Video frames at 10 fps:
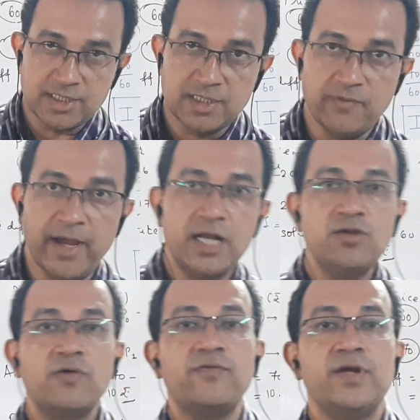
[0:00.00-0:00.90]
in the
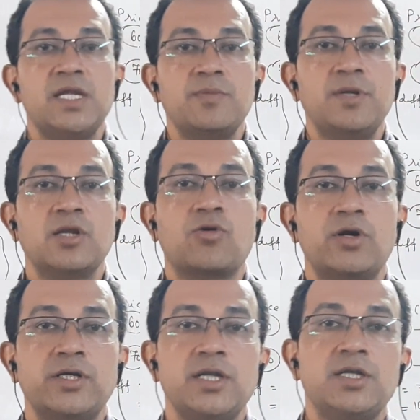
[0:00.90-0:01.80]
value of variable
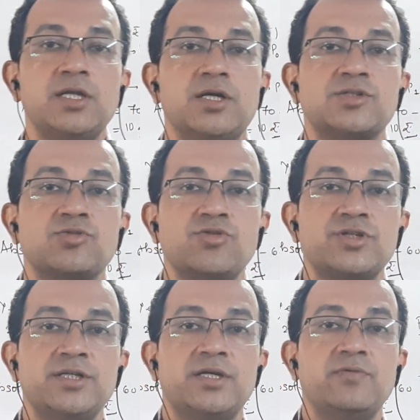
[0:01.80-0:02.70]
quantity
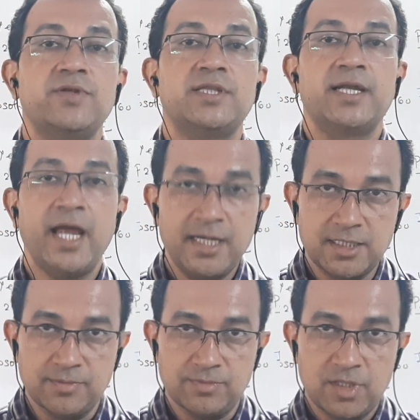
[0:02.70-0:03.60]
associated with an
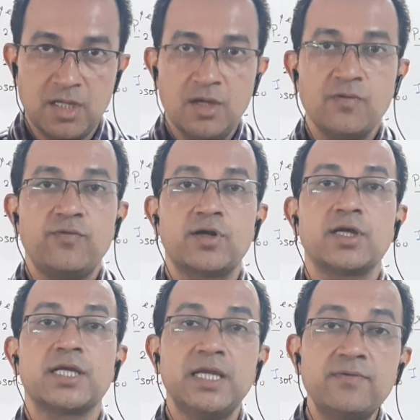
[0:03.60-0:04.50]
item for
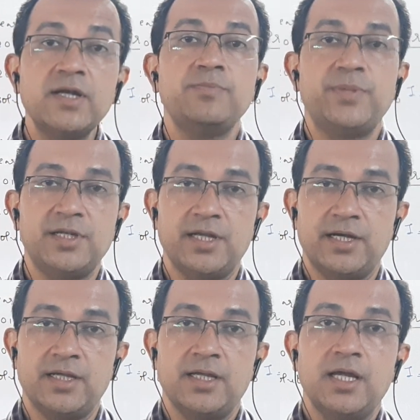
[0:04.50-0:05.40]
a given
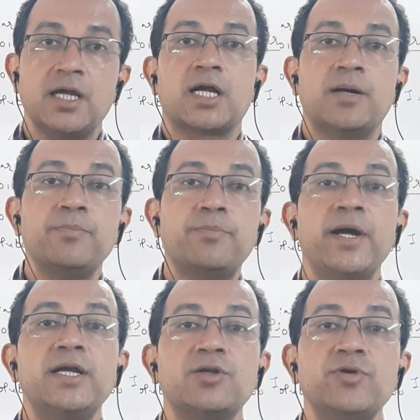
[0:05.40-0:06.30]
period
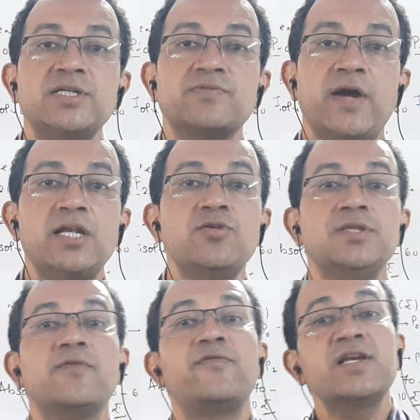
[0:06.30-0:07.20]
compared to its value
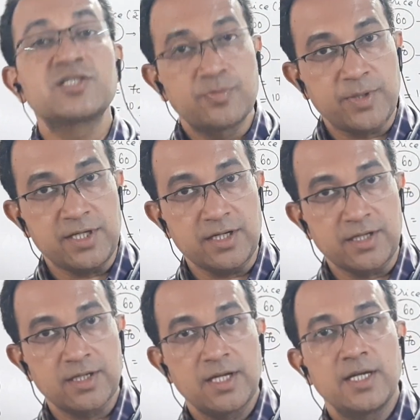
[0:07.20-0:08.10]
in the fixed period.
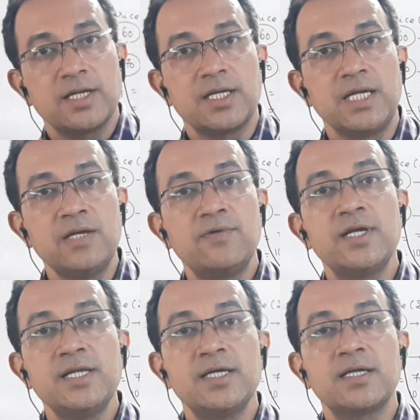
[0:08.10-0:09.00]

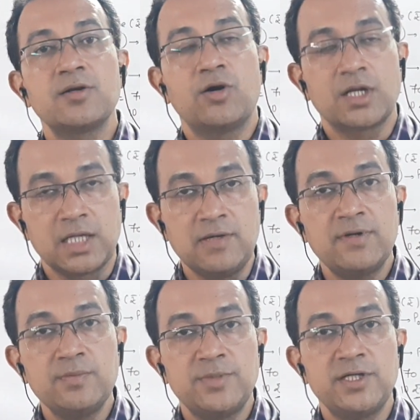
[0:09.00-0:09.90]
Given year or
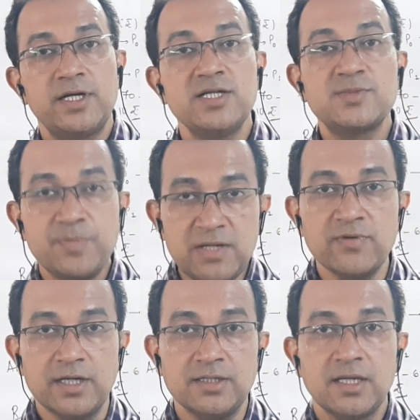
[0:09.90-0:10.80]
given period is
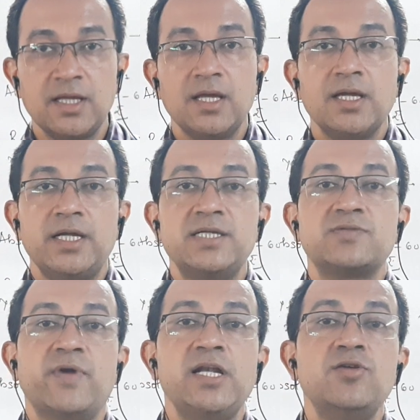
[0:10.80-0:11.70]
P1, its
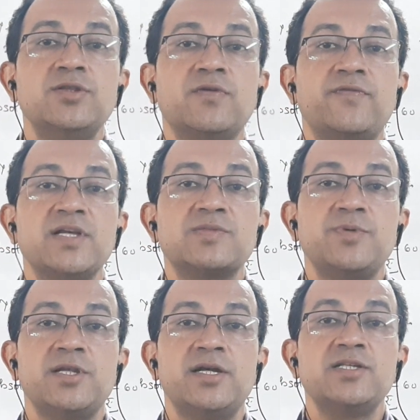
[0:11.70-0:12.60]
value in the fixed
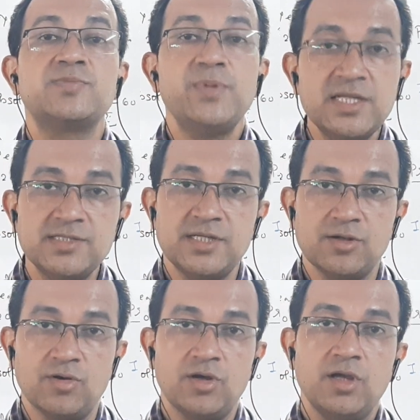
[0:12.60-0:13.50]
period is
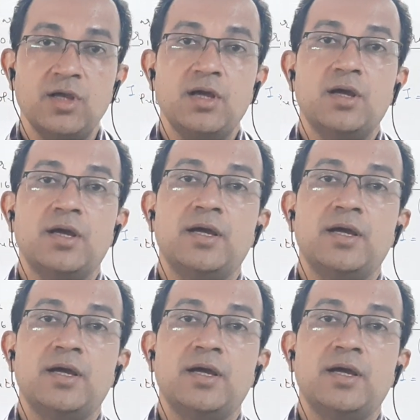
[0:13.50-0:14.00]
P0,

....................

▸ Task brief
Start at the line that contains "[0:06.30-0:07.20]" and retype every line through the end of the entries above, both ends included. Exclude all pictures.

▸ Answer section
[0:06.30-0:07.20]
compared to its value
[0:07.20-0:08.10]
in the fixed period.
[0:08.10-0:09.00]

[0:09.00-0:09.90]
Given year or
[0:09.90-0:10.80]
given period is
[0:10.80-0:11.70]
P1, its
[0:11.70-0:12.60]
value in the fixed
[0:12.60-0:13.50]
period is
[0:13.50-0:14.00]
P0,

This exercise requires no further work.